Even when Bachelor Nation was given a sex-positive Bachelorette in the form of Kaitlyn Bristowe, the show's attitudes towards sex still didn't quite budge from their conservative origins. Kaitlyn was young, fun, and relatable — so relatable that when she couldn’t wait another minute to sleep with Nick Viall on a date in Dublin. But when Nick and Kaitlyn had sex, she was the one who paid for it — Kaitlyn was called a whore (and worse) on social media, and it got so bad that Chris Harrison read some of these horrific tweets on air during the season finale. Guess who didn’t get nearly as much negative attention? Nick Viall. And speaking of Nick Viall, when he confronted Andi Dorfman after her season of The Bachelorette (Nick gets around in Bachelor Nation), asking her why she slept with him if she didn’t know if she loved him, Andi looked like the bad guy for using her feminine wiles to break a man’s heart. And, once again speaking of Nick, on his own season of The Bachelor, contestant Corinne Olympios led with her sexuality, and after initially being interested, Nick cast her aside, seemingly for that very reason. On The Bachelor, you're not allowed to be sexual until you're allowed to be sexual.

In reality, it’s completely and totally acceptable to get physical with a person that you could be interested in marrying. It’s also acceptable if you’re not interested in marrying that person, but you think he or she is totally hot. This is where UnREAL gets things that The Bachelor doesn’t. On Season 3 of UnREAL, we see Serena sleep with three of her contestants outside of her scheduled time. There’s no Fantasy Suite equivalent here — she’s alone a lot with her men, and she decides to bed a few of them. And… it’s no big deal. Should Serena have slept with all of them? I think she would want to leave out the jockey, since she wasn’t into him from the beginning, but you know what? It doesn’t matter. Because Serena isn’t ostracized or shamed for exploring the physical part of love. It’s just another part of her journey to finding love on Everlasting, or at least in making out with some very sexy dudes while she’s on the show.

UnREAL showrunner Stacy Rukeyser explains that that's all by design. “We don’t really believe in slut-shaming. For us, real women have sex," Rukeyser tells Bustle. "It was important to us that, if you remember the episode where she comes right out and tells Jasper, ‘You didn’t win the bet because I slept with the jockey night one,’ that is… it’s really important to us that women are just sort of defiant about that. You know, we have no interest in perpetuating these sorts of societal injustices towards women.”

It’s an interesting dichotomy in loving The Bachelor as a feminist, because The Bachelor is responsible for perpetuating the myth that relationships have to follow certain paths or, as Rukeyser says, look a certain way. “It’s the princess fantasy that these shows put out there that sort of show this version of what men and women in relationships are supposed to look like, and that is crazy and, in our view, really damaging and destructive,” she says.
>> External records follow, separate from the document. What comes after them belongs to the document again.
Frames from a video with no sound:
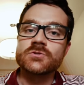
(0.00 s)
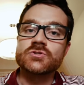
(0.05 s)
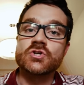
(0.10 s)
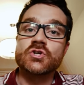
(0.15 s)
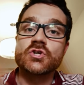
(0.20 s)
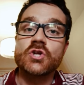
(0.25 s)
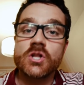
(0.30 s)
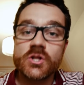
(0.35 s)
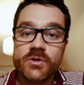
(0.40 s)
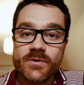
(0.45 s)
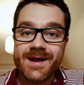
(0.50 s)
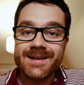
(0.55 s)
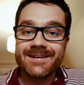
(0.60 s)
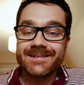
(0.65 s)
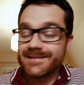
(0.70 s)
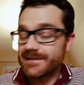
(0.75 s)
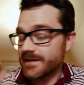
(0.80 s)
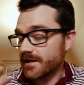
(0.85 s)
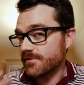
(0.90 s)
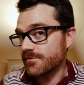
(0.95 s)
to another
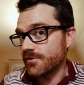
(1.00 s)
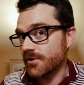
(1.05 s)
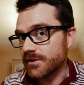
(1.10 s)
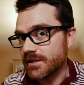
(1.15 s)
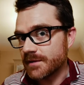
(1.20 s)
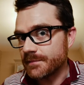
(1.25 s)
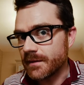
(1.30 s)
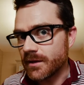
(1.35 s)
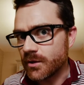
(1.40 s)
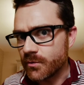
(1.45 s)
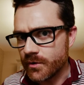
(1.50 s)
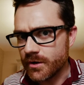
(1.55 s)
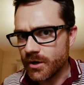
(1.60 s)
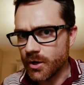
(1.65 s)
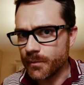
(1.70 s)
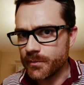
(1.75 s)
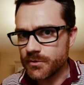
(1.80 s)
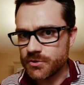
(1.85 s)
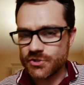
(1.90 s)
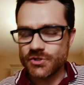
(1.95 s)
island. I thought that'd be a great
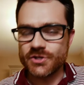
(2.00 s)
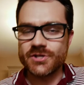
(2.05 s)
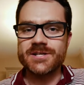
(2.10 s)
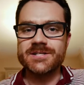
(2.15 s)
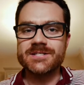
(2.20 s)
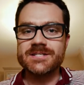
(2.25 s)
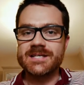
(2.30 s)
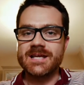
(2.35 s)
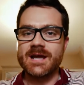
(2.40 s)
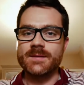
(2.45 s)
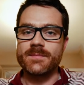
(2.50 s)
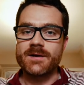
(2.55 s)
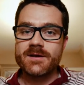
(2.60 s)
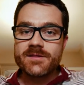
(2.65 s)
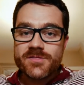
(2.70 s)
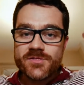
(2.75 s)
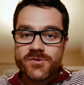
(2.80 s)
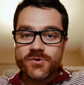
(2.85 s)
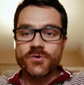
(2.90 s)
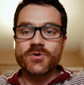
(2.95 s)
opportunity to get my
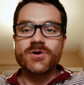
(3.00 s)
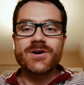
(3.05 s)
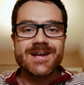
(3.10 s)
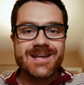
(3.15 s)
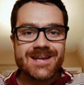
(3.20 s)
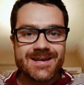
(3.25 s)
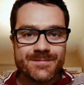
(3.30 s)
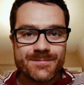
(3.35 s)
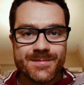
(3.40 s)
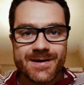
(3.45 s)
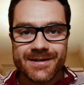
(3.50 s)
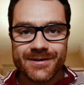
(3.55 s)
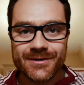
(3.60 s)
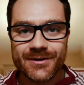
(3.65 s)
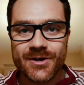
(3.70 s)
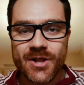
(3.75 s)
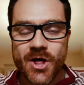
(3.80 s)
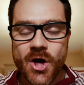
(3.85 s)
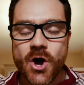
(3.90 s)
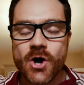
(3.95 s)

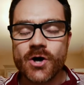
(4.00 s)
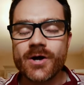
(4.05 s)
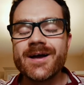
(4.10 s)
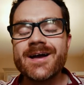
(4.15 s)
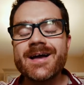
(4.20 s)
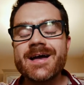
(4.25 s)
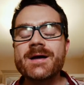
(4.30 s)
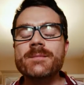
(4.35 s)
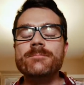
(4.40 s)
3-meter long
Right now, UnREAL is pulling from The Bachelor, but The Bachelor could do well to take some ideas from UnREAL, namely the fact that women have sex, and shouldn't be stigmatized for it. It’s not always in the confines of a relationship; sometimes, it’s just because we’re bored. Or drank too much. Or, you know, are trying to fulfill the overreaching obligations of fidelity and marriage on the reality show we’ve signed up for! One could argue that the women on The Bachelor know what they’re signing up for, but why are we perpetuating these gross, damaging stereotypes of female sexuality to begin with? UnREAL's treatment of women and their sexual lives should be an inspiration to the reality shows it pays homage to.